El amor de Jesús por nosotros ha llegado hasta el derramamiento de su sangre por
nuestra salvación. El cristiano, al contemplar este "exceso" de amor, no puede
por menos de preguntarse cuál ha de ser su respuesta. Y creo que cada uno de
nosotros debe preguntárselo siempre de nuevo.
Esta pregunta nos introduce en el tercer momento de la dinámica del amor: al
ser destinatarios de un amor que nos precede y supera, estamos llamados al
compromiso de una respuesta activa, que para ser adecuada ha de ser una
respuesta de amor. San Juan habla de un "mandamiento". En efecto, refiere estas
palabras de Jesús: "Os doy un mandamiento nuevo: que os améis los unos a los
otros. Como yo os he amado, así amaos también vosotros los unos a los otros" (Jn
13, 34).
¿Dónde está la novedad a la que se refiere Jesús? Radica en el hecho de que él
no se contenta con repetir lo que ya había exigido el Antiguo Testamento y que
leemos también en los otros Evangelios: "Ama a tu prójimo como a ti mismo"
(Lv 19, 18; cf. Mt 22, 37-39; Mc 12, 29-31; Lc 10, 27). En el mandamiento
antiguo el criterio normativo estaba tomado del hombre ("como a ti mismo"),
mientras que, en el mandamiento referido por san Juan, Jesús presenta como
motivo y norma de nuestro amor su misma persona: "Como yo os he amado".
Así el amor resulta de verdad cristiano, llevando en sí la novedad del
cristianismo, tanto en el sentido de que debe dirigirse a todos sin
distinciones, como especialmente en el sentido de que debe llegar hasta sus
últimas consecuencias, pues no tiene otra medida que el no tener medida.

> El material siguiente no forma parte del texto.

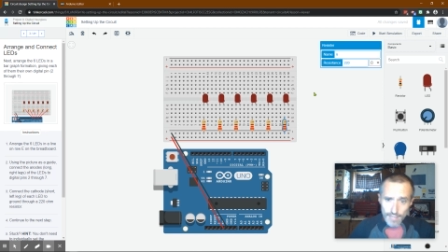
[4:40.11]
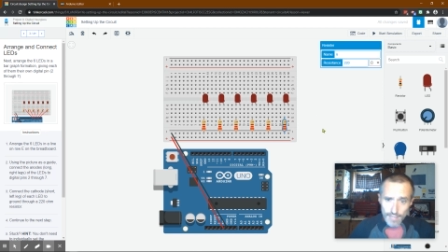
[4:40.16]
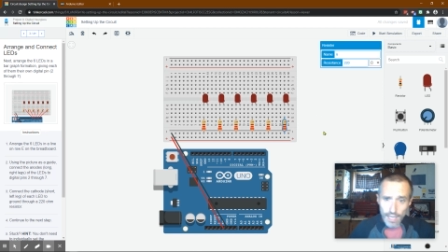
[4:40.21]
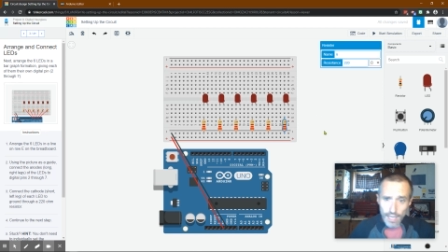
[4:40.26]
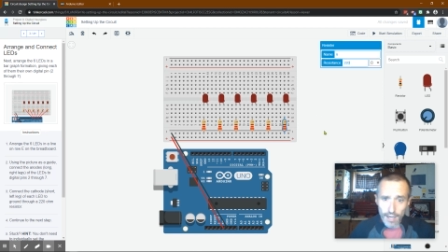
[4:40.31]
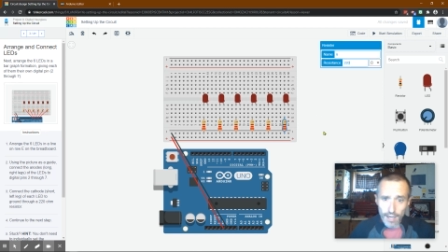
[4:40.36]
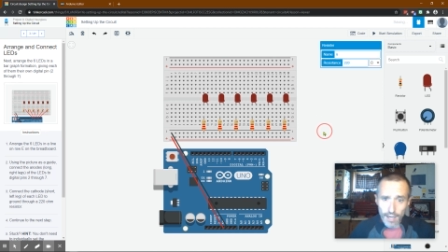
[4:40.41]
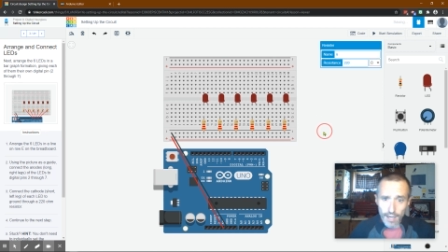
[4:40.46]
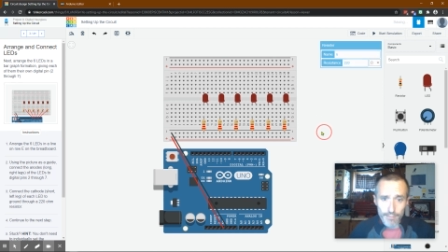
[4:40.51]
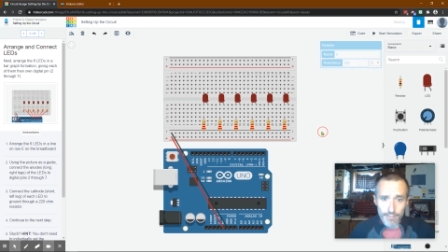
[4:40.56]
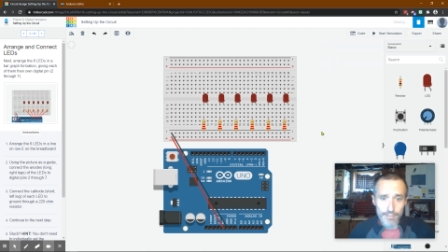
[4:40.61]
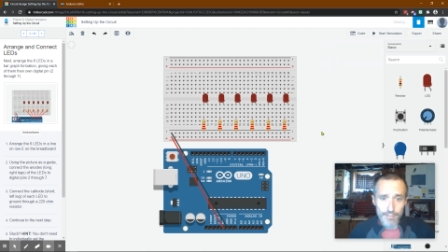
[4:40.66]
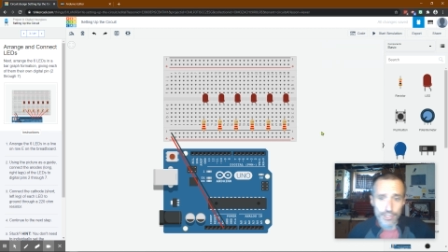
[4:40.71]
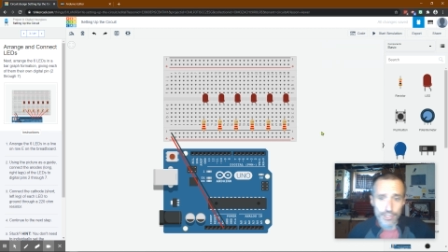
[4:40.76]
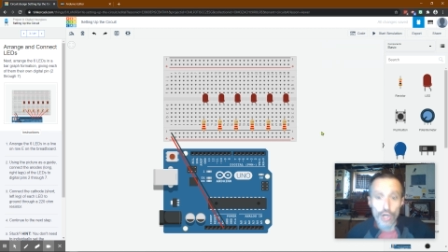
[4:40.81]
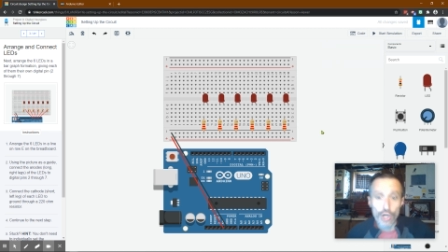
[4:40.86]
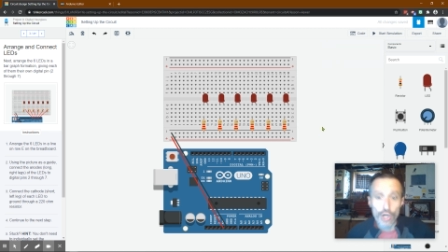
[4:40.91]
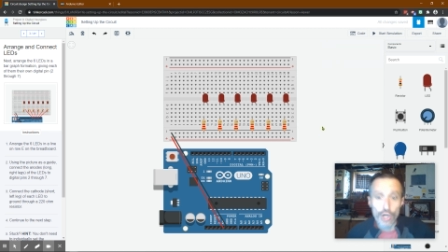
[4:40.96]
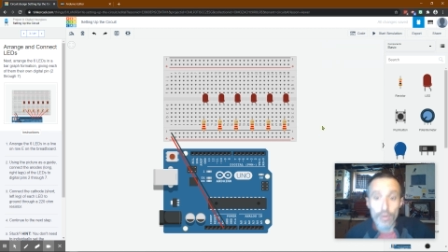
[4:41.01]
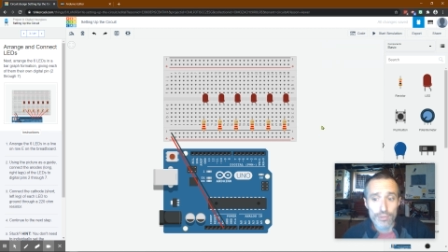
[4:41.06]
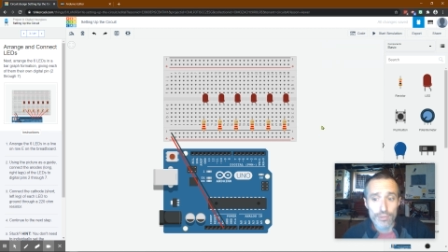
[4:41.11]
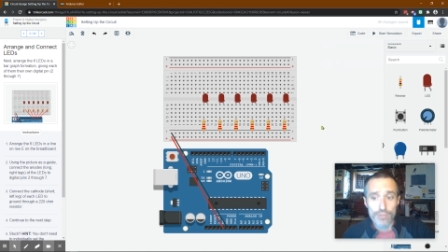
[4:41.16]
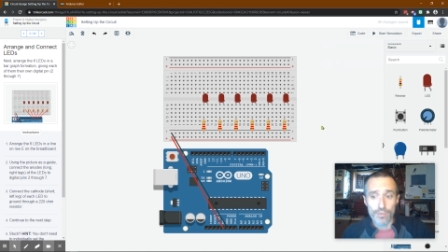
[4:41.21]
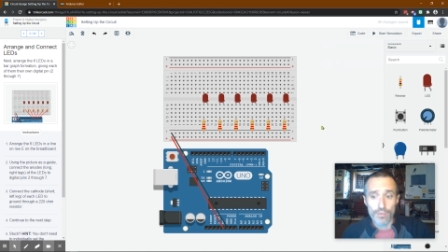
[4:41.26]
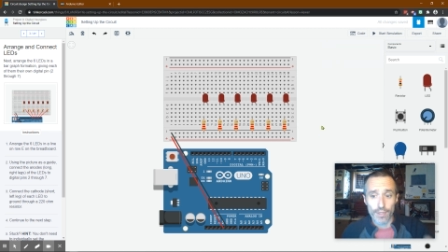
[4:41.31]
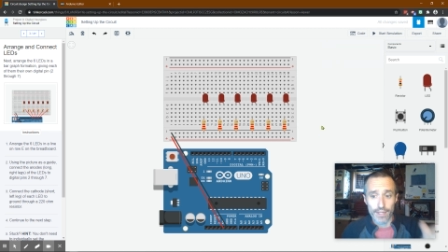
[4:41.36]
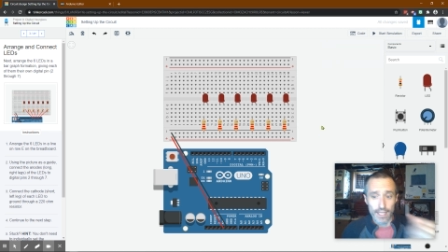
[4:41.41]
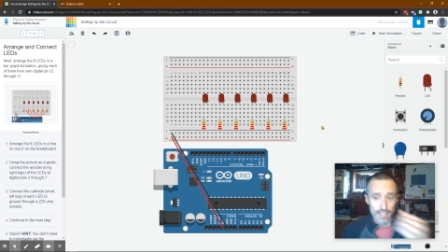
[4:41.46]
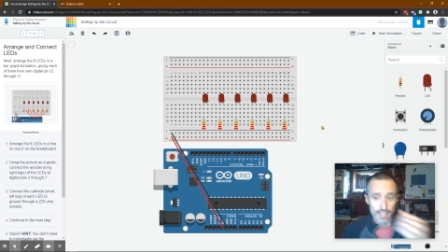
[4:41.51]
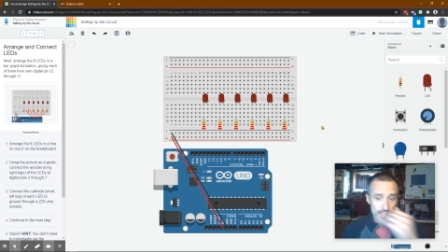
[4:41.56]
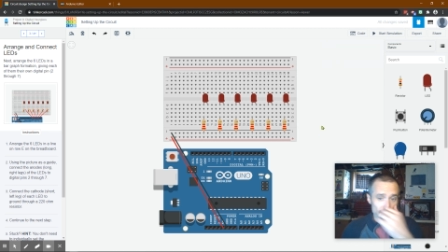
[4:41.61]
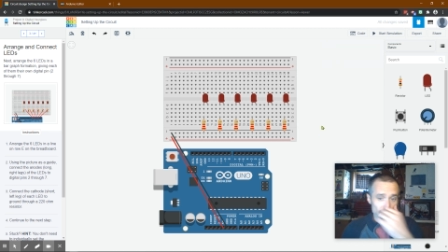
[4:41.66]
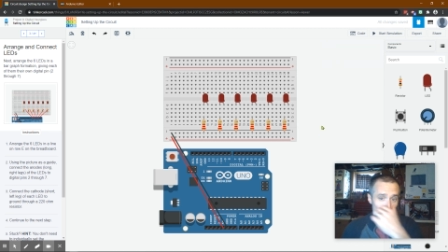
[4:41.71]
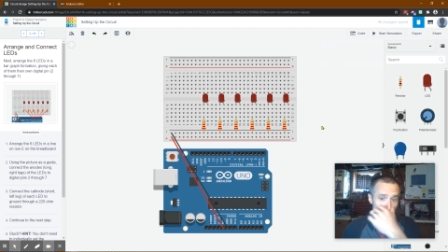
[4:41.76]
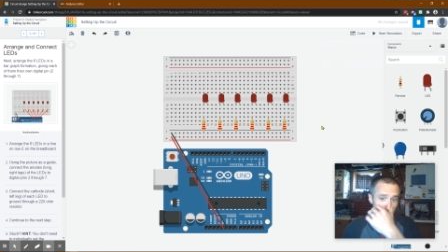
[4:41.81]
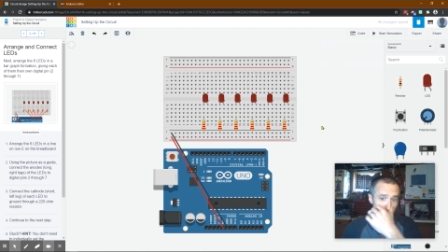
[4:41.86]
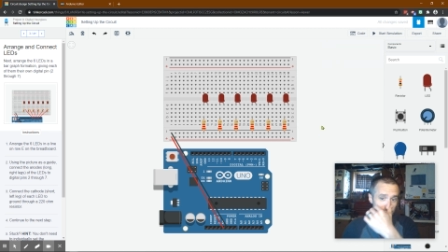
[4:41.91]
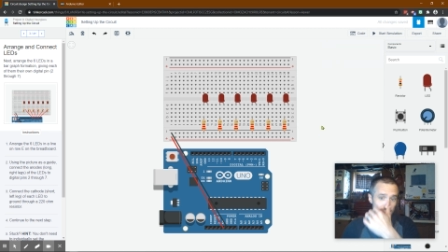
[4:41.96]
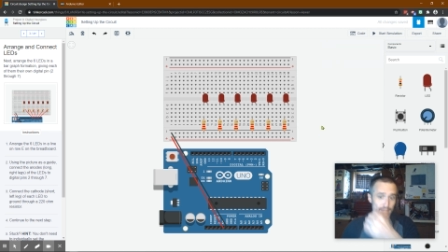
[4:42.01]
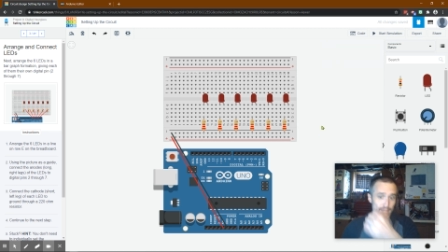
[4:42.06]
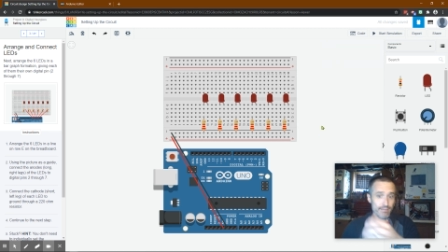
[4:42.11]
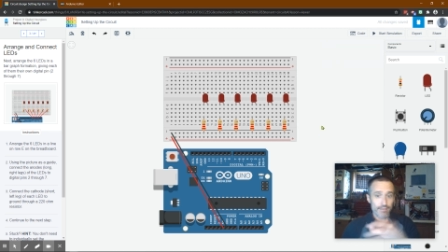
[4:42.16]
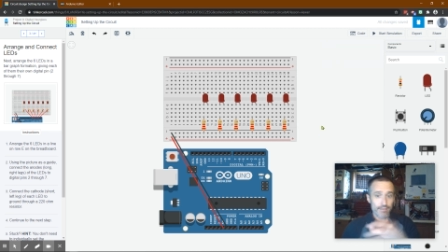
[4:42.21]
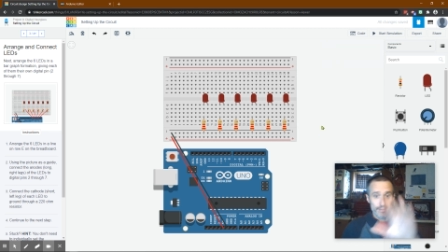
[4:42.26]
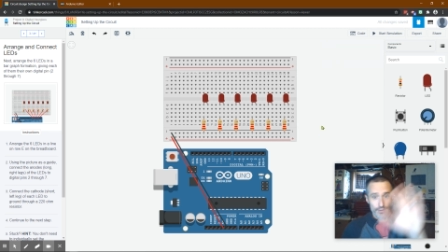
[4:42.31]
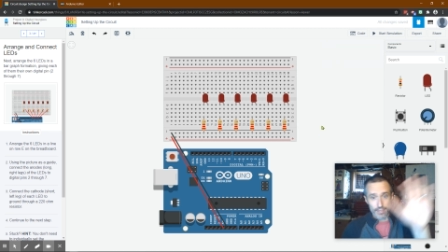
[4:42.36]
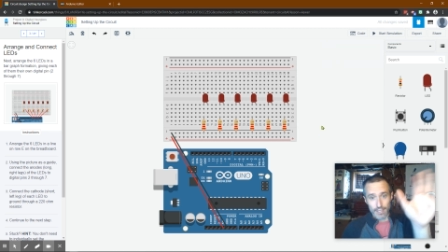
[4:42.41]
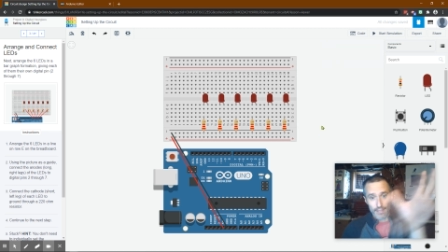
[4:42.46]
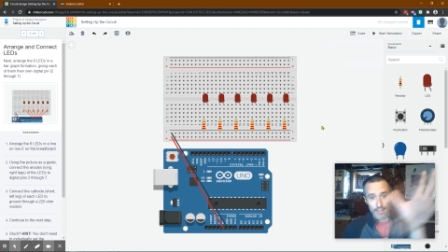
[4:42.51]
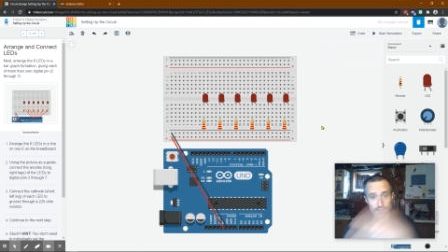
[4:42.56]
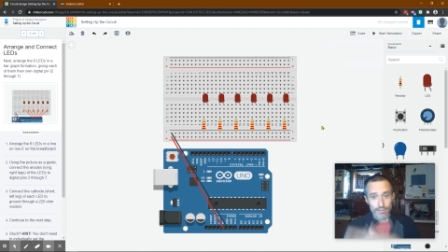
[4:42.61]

Um, but don't use one that's less, okay?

Las palabras de Jesús "como yo os he amado" nos invitan y a la vez nos
inquietan; son una meta cristológica que puede parecer inalcanzable, pero al
mismo tiempo son un estímulo que no nos permite contentarnos con lo que ya hemos
realizado. No nos permite contentarnos con lo que somos, sino que nos impulsa a
seguir caminando hacia esa meta.
Ese áureo texto de espiritualidad que es el librito de la tardía Edad Media
titulado La imitación de Cristo escribe al respecto: "El amor noble de Jesús
nos anima a hacer grandes cosas, y mueve a desear siempre lo más perfecto. El
amor quiere estar en lo más alto, y no ser detenido por ninguna cosa baja. El
amor quiere ser libre, y ajeno de toda afición mundana (...), porque el amor
nació de Dios, y no puede aquietarse con todo lo criado, sino con el mismo Dios.
El que ama, vuela, corre y se alegra, es libre y no embarazado. Todo lo da
por todo; y todo lo tiene en todo; porque descansa en un Sumo Bien sobre todas
las cosas, del cual mana y procede todo bien" (libro III, cap. 5).
¿Qué mejor comentario del "mandamiento nuevo", del que habla san Juan? Pidamos
al Padre que lo vivamos, aunque sea siempre de modo imperfecto, tan intensamente
que contagiemos a las personas con quienes nos encontramos en nuestro camino.